When a planet goes retrograde, it pauses in the night sky. Then it begins to move backward before eventually pausing and moving forward again.
This was disturbing to the ancient astrologers, so much so that they attributed all kinds of “life out of sync” readings to these retrograde movements.
Down through the ages the retrogrades have gotten a bad rap. And in our current tech-driven culture, “Mercury Retrograde” has become short-hand for Oh shit! my computer has gone haywire and I have no idea why.
Movement in retrograde feels regressive—it feels frustrating, and pointless, and wasteful.
There have been moments in my life when I’ve been so deeply anti-retrograde that I won’t backtrack when I am out running errands—not even a half mile.
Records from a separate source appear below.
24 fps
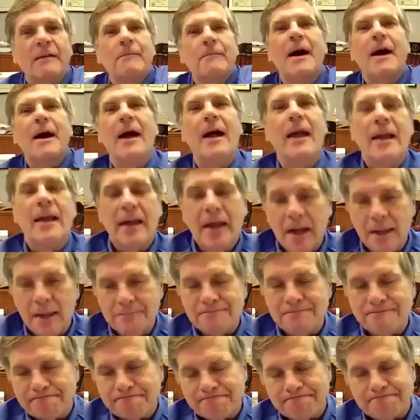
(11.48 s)
I
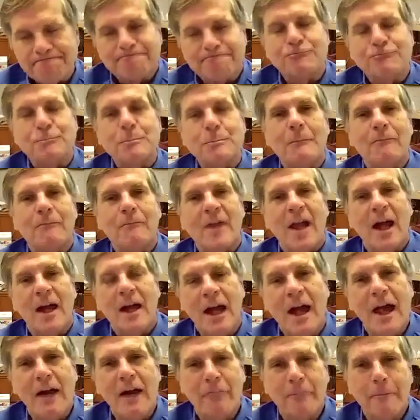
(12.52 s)

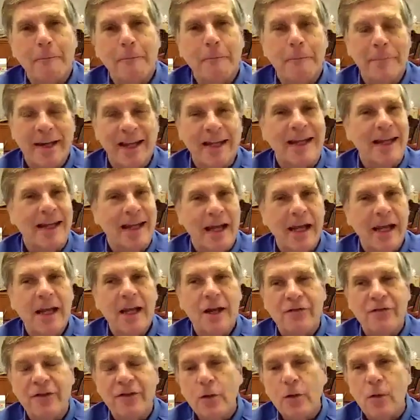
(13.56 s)
have been getting a
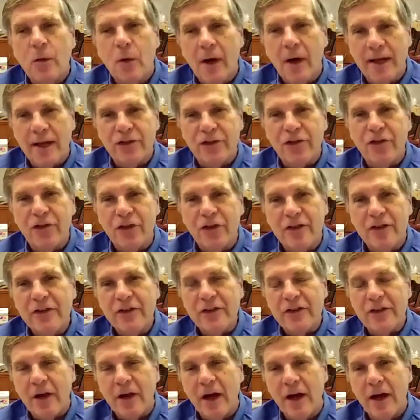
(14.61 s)
few
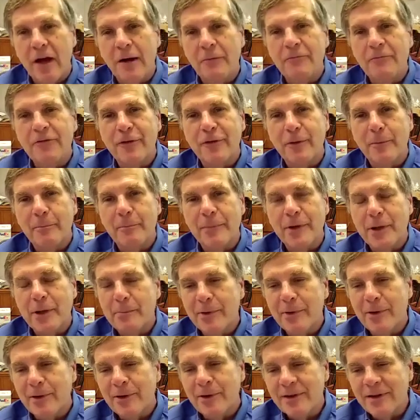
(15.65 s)
questions from
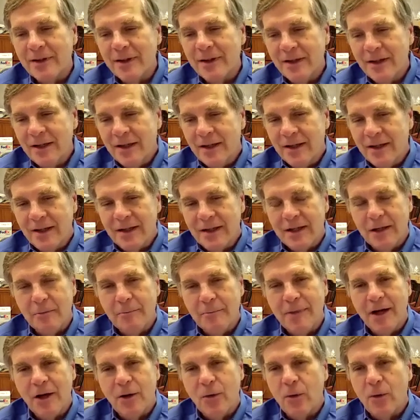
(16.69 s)
people
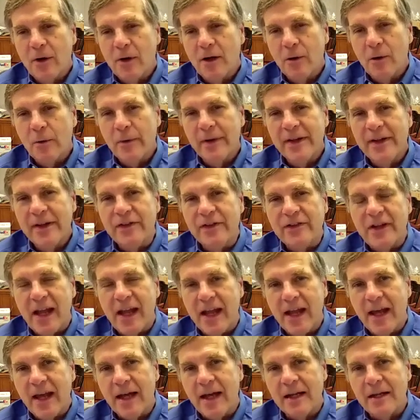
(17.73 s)
about where we
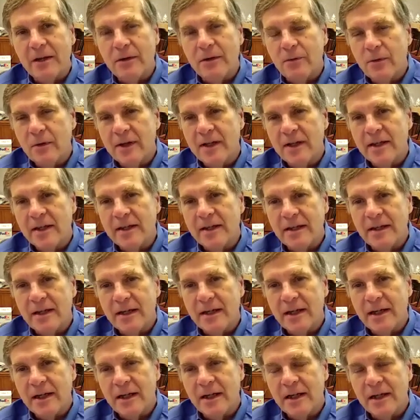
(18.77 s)
stand with
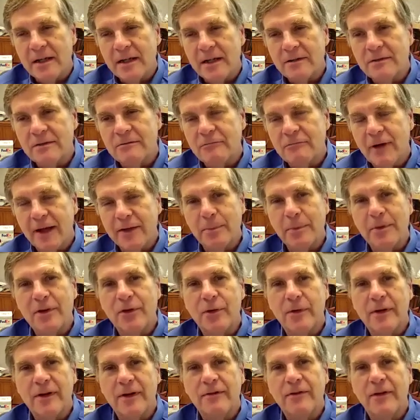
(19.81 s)

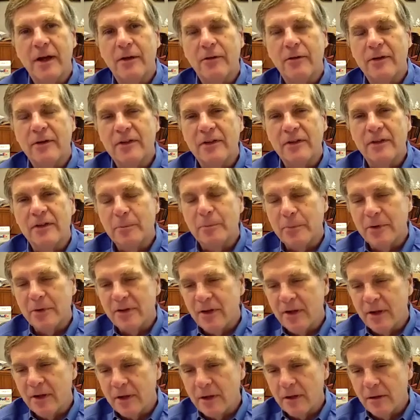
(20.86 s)
respiratory viruses,
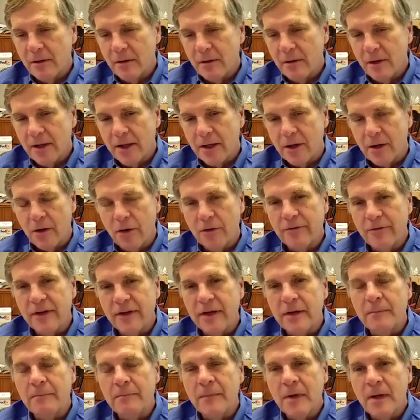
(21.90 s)
particularly
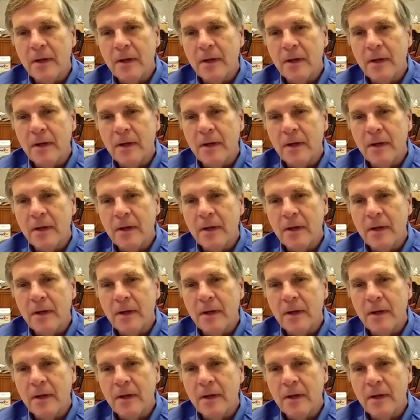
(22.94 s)
COVID,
My route is carefully mapped out before I leave the house to optimize forward momentum.
This is the way many of us run our lives (and run down our adrenals!).
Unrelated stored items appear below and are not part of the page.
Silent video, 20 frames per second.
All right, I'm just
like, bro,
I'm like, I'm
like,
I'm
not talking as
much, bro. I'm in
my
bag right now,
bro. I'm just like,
Earlier in the year, I was noodling on this idea of a planet going retrograde, of it traveling backwards and forward again, of the possible benefits of retracing our steps, like a life edit or a do-over…
…after all, these planetary retrogrades are an observable pattern in nature and so part of the cycle of things.
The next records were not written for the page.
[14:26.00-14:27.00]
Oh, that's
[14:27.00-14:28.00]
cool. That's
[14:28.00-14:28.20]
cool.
Turns out it’s a darn good thing I got in philosophical sync with the retrograde, because 2014 was the year of The Great Do-Over.
It blew in big in February, when we sold the house that had never been right for us, and wound through the year with all manner of things falling by the wayside, from web designers to orthotics to our very expensive, very green mattress (that hurt our backs so badly that one or both of us would often end up on the couch).
Every decision that was not quite right—not quite in sync, not quite supporting our joy and health and wellbeing—was unmade this year, regardless of cost or headache or heartache.
The Great Unmaking has polished my ideas about what’s worth having in my life: what’s worth my time, and energy, and attention.
It’s made me realize that at every crossroads and every decision-point, I need to get a clear yes. “This bed is green and good for the environment” is not the same as “yes, I want to sleep on it.” “This house has high ceilings and gorgeous moldings” is not “I will be happy living here.”
When a planet goes retrograde, it is not, objectively speaking, moving backward. It seems to move backward because of our observation point here on Earth. Its backward movement is wholly dependent on our point of view.
And that’s been the lesson of this retrograde year:
There is no objective answer to most of life’s questions, only perception.
And it’s my perception that says whether a year of undoing moves me backward or forward.
So I am choosing to perceive The Great Undoing as The Great Leap Forward: a chance to re-visit, re-think, and re-do to bring myself closer to harmony and joy.
After all, that’s what (I think!), it’s all about.